My concern was he’d feel differently. It hadn’t occurred to me that breaking the connection might impact my feelings. Him? He’s attentive as ever. Me? I want him to go away because everything about him is super annoying. That probably isn’t a golden sign. Do I want a permanent separation? No clue. I definitely want a temporary one. I need evaluation space. He pushed a substantial relationship shift on me, and it was sudden. No time to weigh consequences before I was coerced into acting on his request. Look, I’m not having a mystical moment where I magically stop giving myself grief and start blaming everyone for my actions. I was an idiot, too. I acted impulsively, which is kind of my default setting. I could’ve said no. I should’ve said no.
“I need to sort my feelings.” I stare at the ceiling, refusing to look him in the eye.
“Oh.” One simple word can be far from simple.
“I’m getting a shower.” I blow out a breath.
I need some private reflection to get past my irrational feelings. Are they irrational, though? I’m not convinced they are. Things will be fine, right? Sure, they will. But how? What’s the first step? Priority one is stowing my anger. I can’t do that with the repository in the vicinity.
“We need to talk,” he persists.
Seems he’s set on a confrontation. Using emotional manipulation to gain my temporary freedom is hypocritical, seeing as his persistent manipulation is what I’m most mad about, but the alternative is a blowout this beautiful hotel room can’t contain.
I send out calming currents like the balm Ryan applied when relieving my sunburn. My intention is to keep Derry steady and allow myself the space I need for a thorough self-evaluation. This effort leads to vaccination problem number one. My emotional negation doesn’t work on him. Not only did I humanize my boyfriend, but apparently, my magic has no effect on him whatsoever. I feel his feelings, but I can’t control them.
I need confirmation. “Did you feel that?”
His eyes widen, confused. “Feel what?”
“I was trying to pacify you so I could vacate the premises.”
“Well, if you want to go, just go!” He’s getting frustrated.
I try to cocoon myself in his emotions. While I feel them just the same as normal, I can’t cease them. They won’t budge. “You’re immune.”
“Immune to what?”
“My emotional projection.” I shake my head. “My abilities have no effect on you.”
His disapproving scowl says a lot. “You’re trying to control my emotions?”
I crinkle my nose, properly chastised. “Yes.”
“How often do you do that, typically?”
“Obviously not enough.” I don’t appreciate the accusation. “If I wanted to control you, I’d have done it last night! Then I wouldn’t be this hot mess of garbage regret!”
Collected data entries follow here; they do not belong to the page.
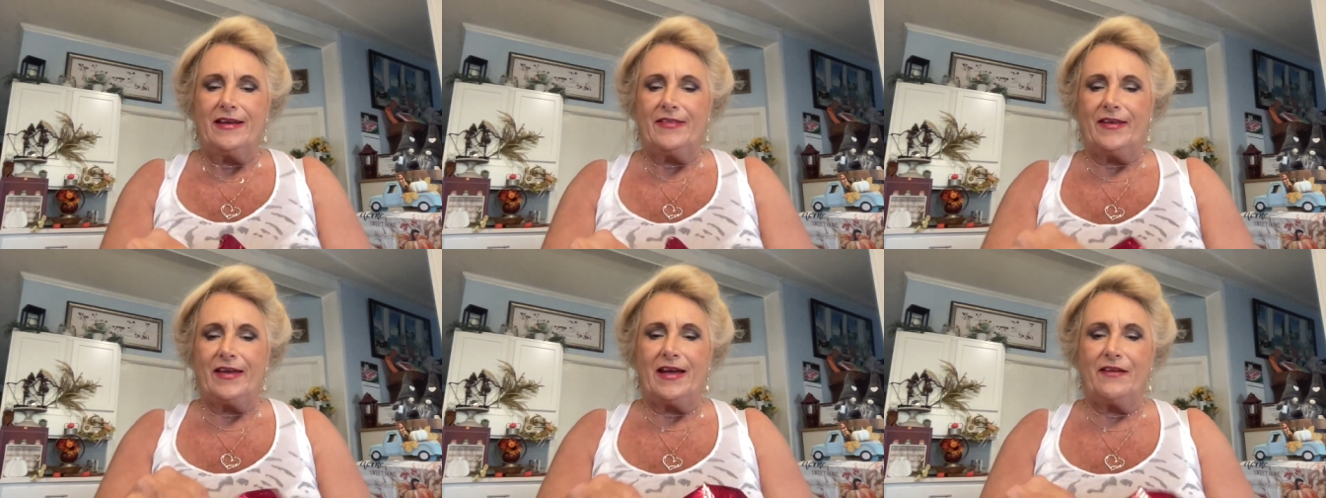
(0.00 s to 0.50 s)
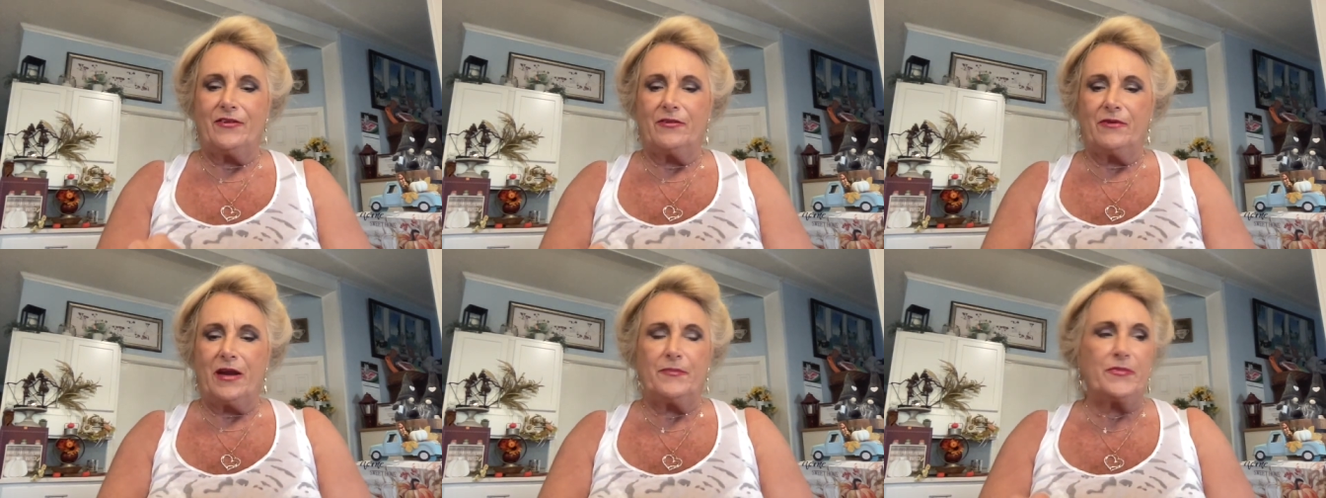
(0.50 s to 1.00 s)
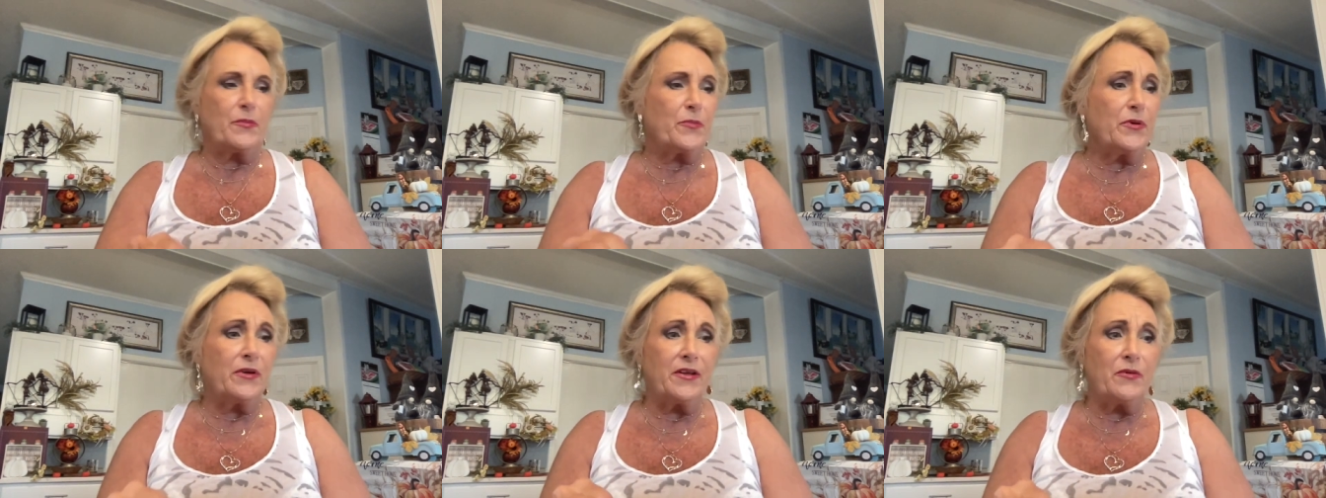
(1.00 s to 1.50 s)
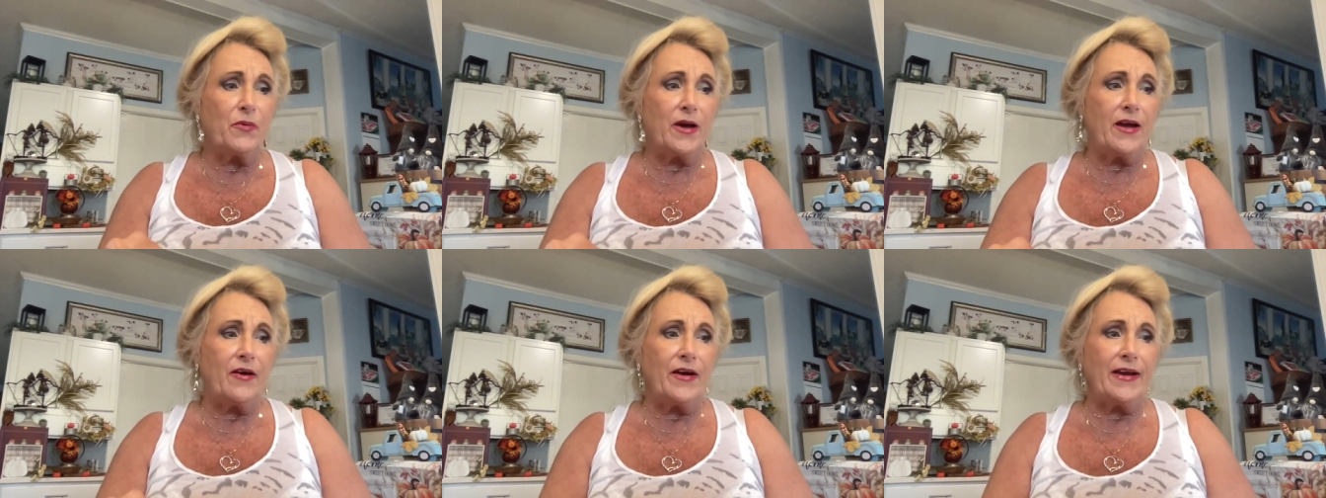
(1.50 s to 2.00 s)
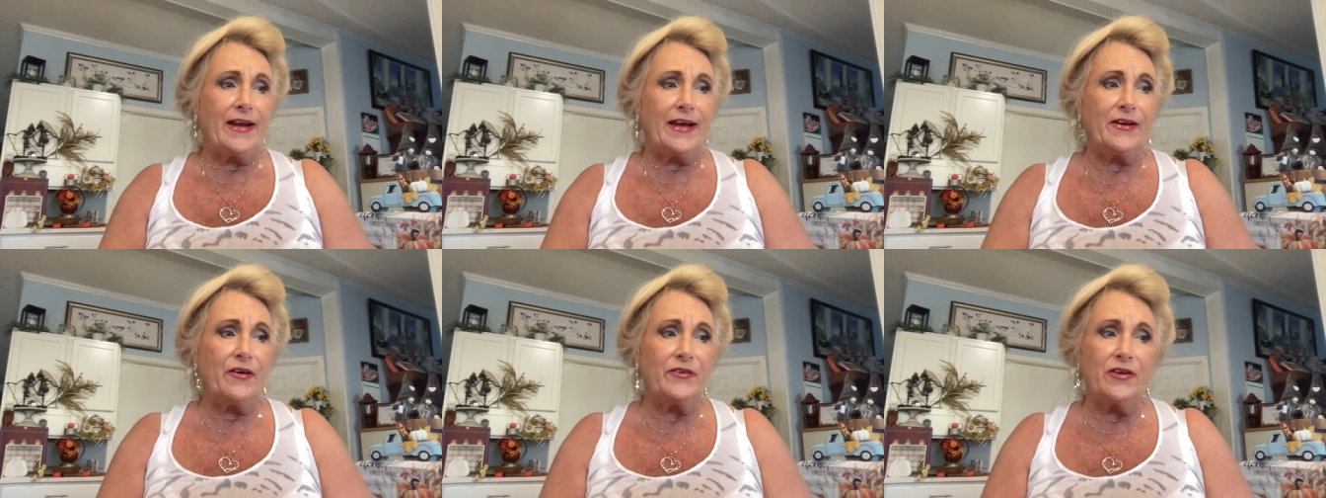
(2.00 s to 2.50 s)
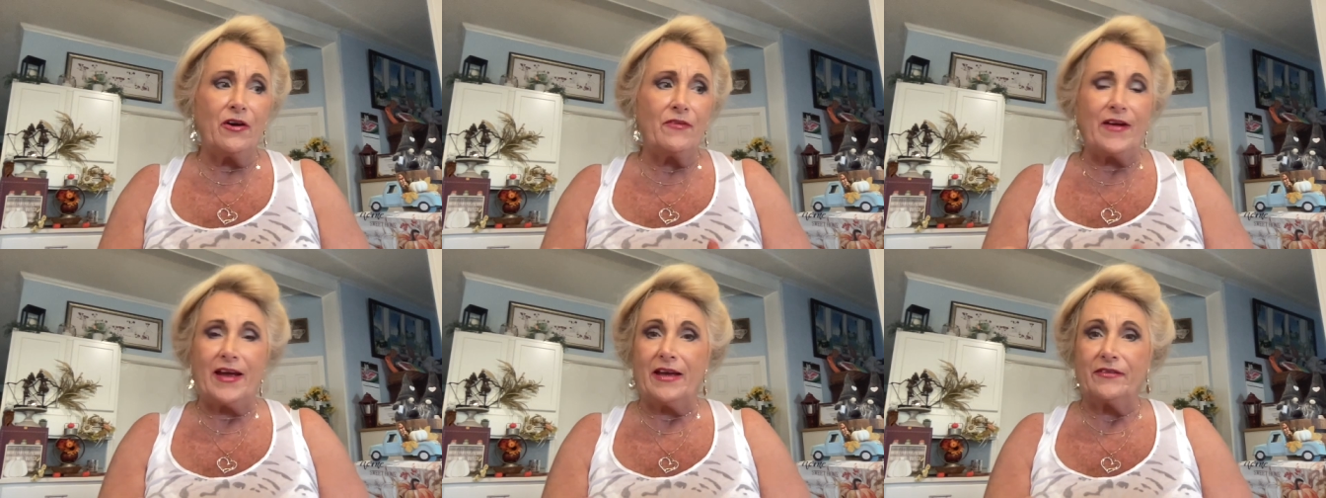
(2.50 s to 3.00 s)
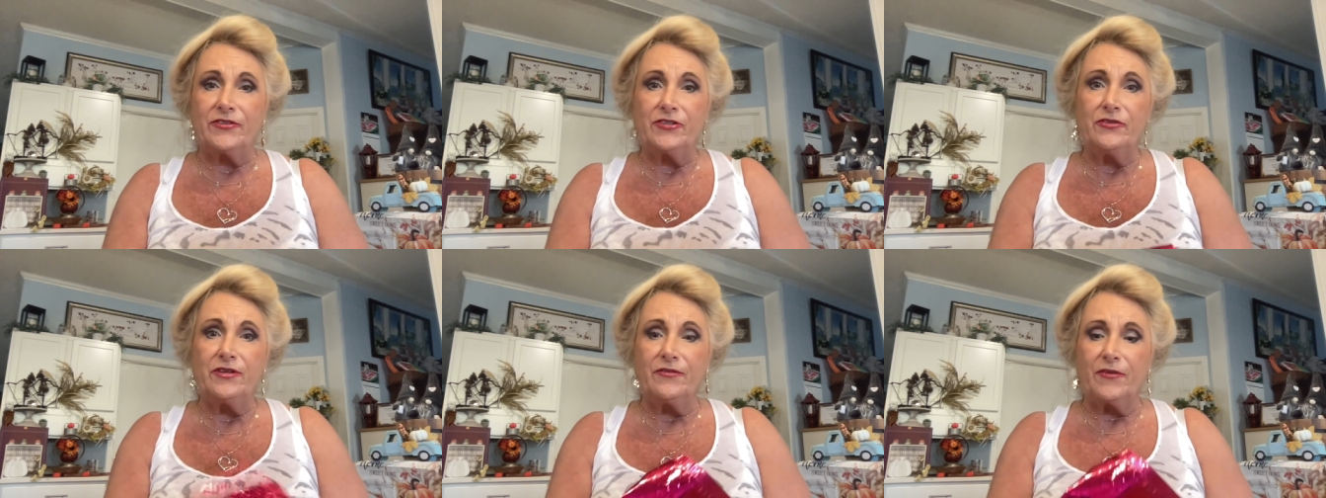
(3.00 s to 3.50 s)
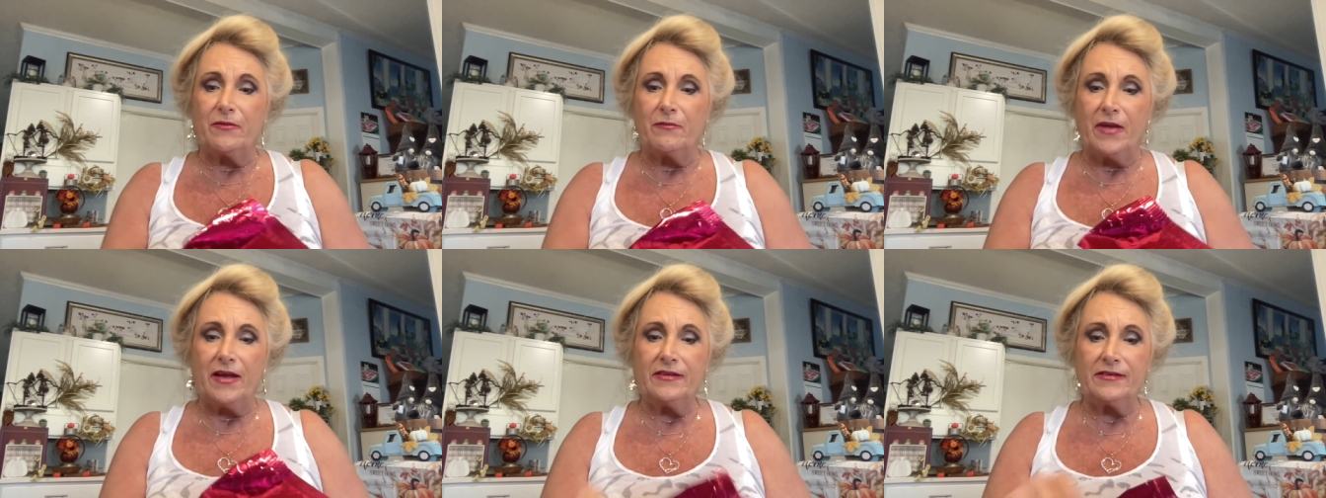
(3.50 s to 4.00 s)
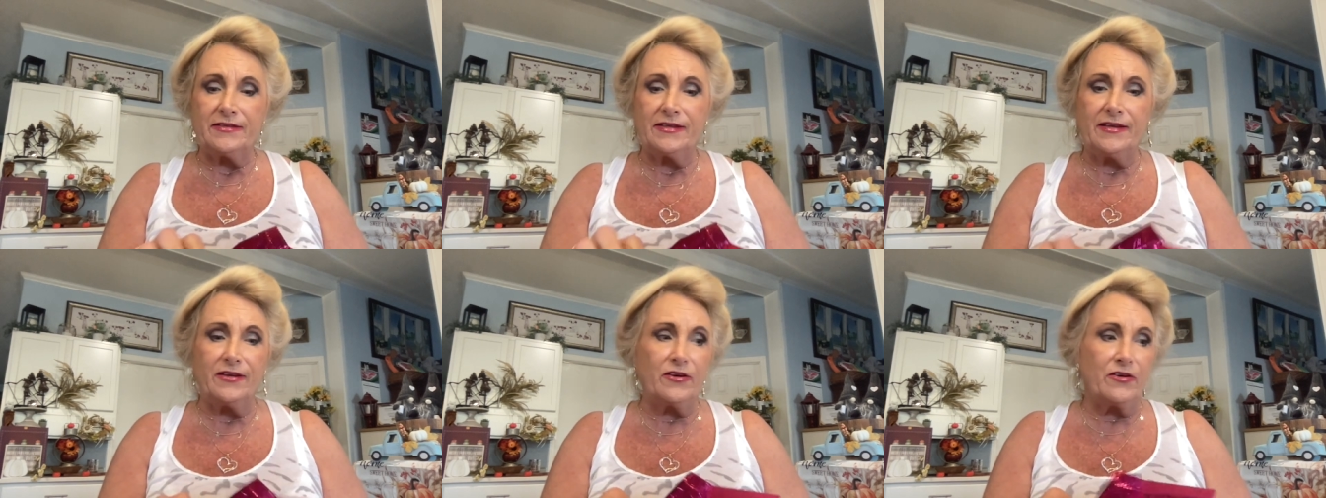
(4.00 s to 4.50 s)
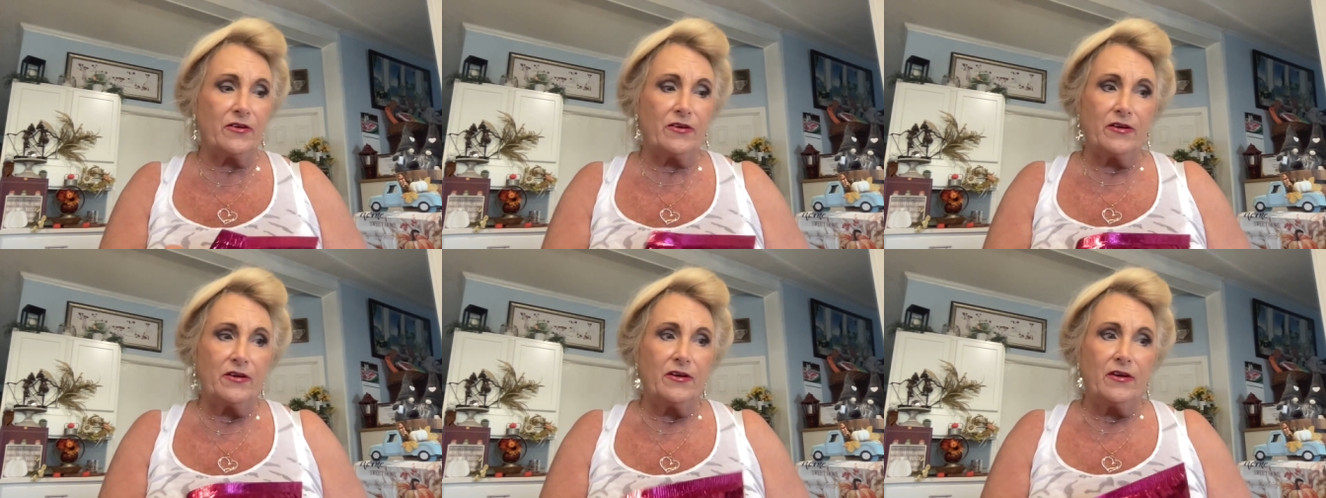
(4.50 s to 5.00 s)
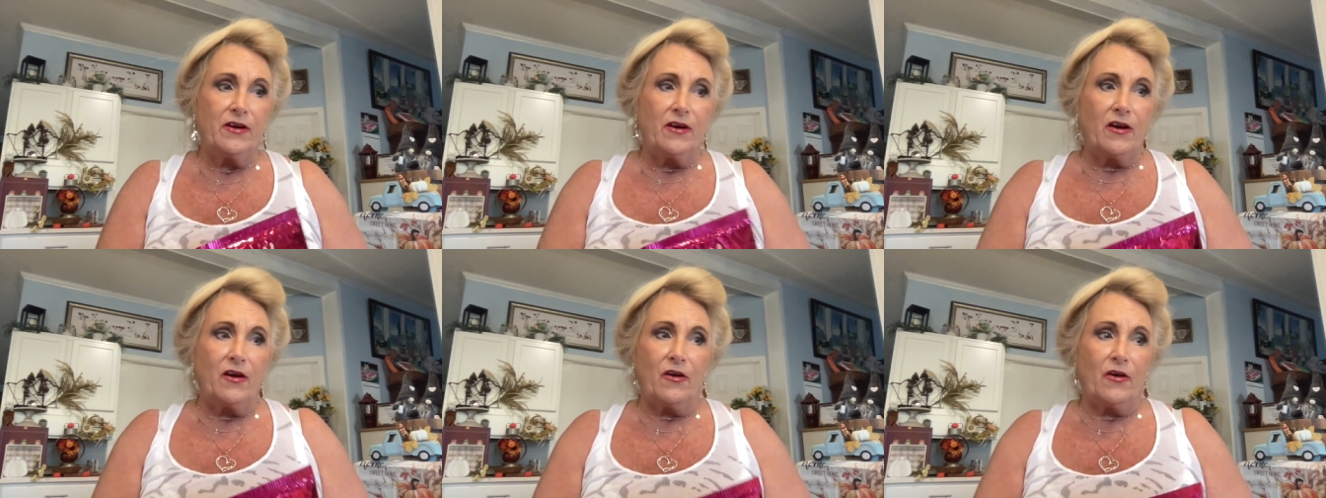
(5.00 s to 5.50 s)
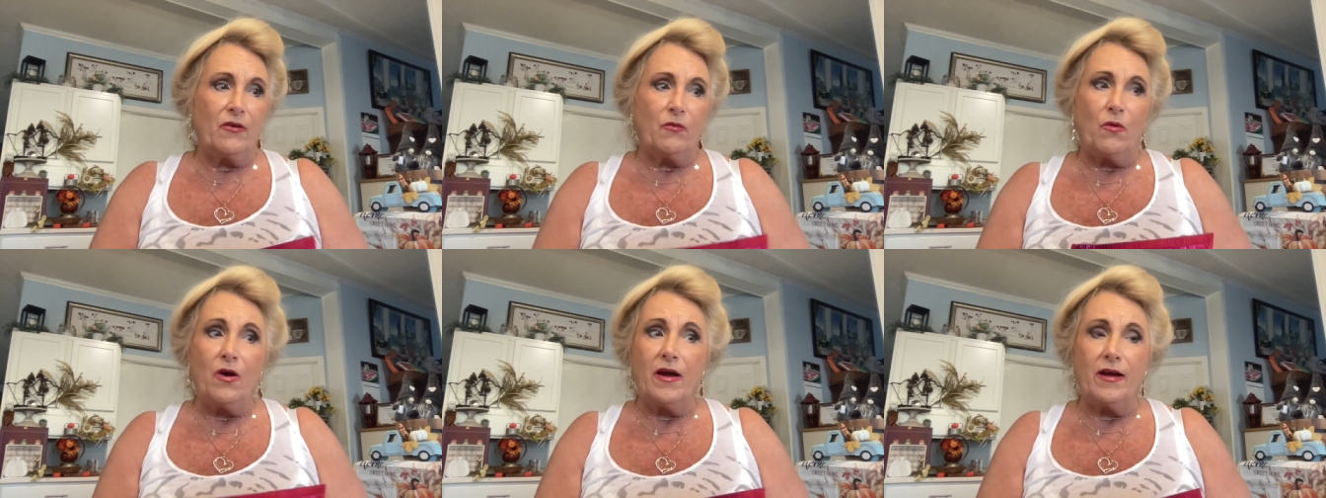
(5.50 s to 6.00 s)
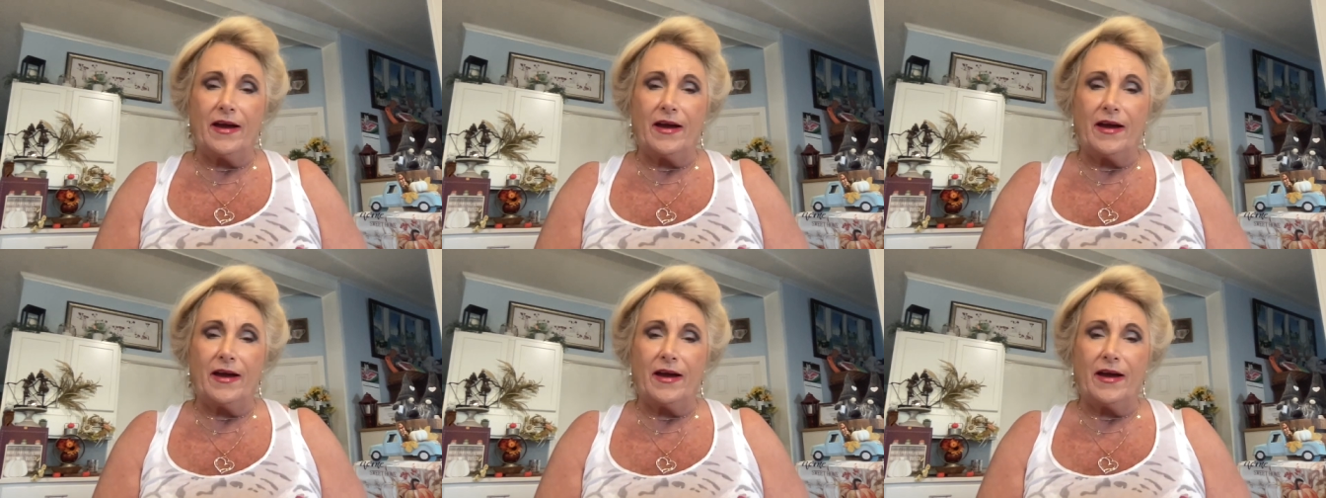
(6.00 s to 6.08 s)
and they have it wrapped up really well and I don't know if I have two different months here or what.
“You didn’t have to do it.”
“Of course I did!” I fling my feet over the side of the bed. It’s so high they don’t touch the floor. Fancy. “It’s what you wanted.”
What I want is for him to react as poorly as I am to justify the shrillness in my tone and the ever-increasing volume of my responses. He doesn’t. Lame.
“I’ll be in the hallway when you’re ready.”
“Maybe you should just go without me.”
“I’m not going anywhere, Sweetheart.” His smile makes me even madder. “Unless you ask me to.”
“No stipulations?”
“Only one.” He looks me straight in the eye, deadly serious. “You can’t be mad when you ask me.”
I shrug. “Sounds fair.”
“I’m not scared of a little fire.”
“You should be.” I hide my face in my hands. “I am.”
I recoil when he attempts to bridge our gap. Disappointed, he leaves the room, respecting my desire to be alone. While I’m still mad, my anger at myself is more prominent.
I head to the shower, hoping for a cool down. I can’t change the past. I can only move forward, but I need a knight. Can Derry be my knight without his shining armor?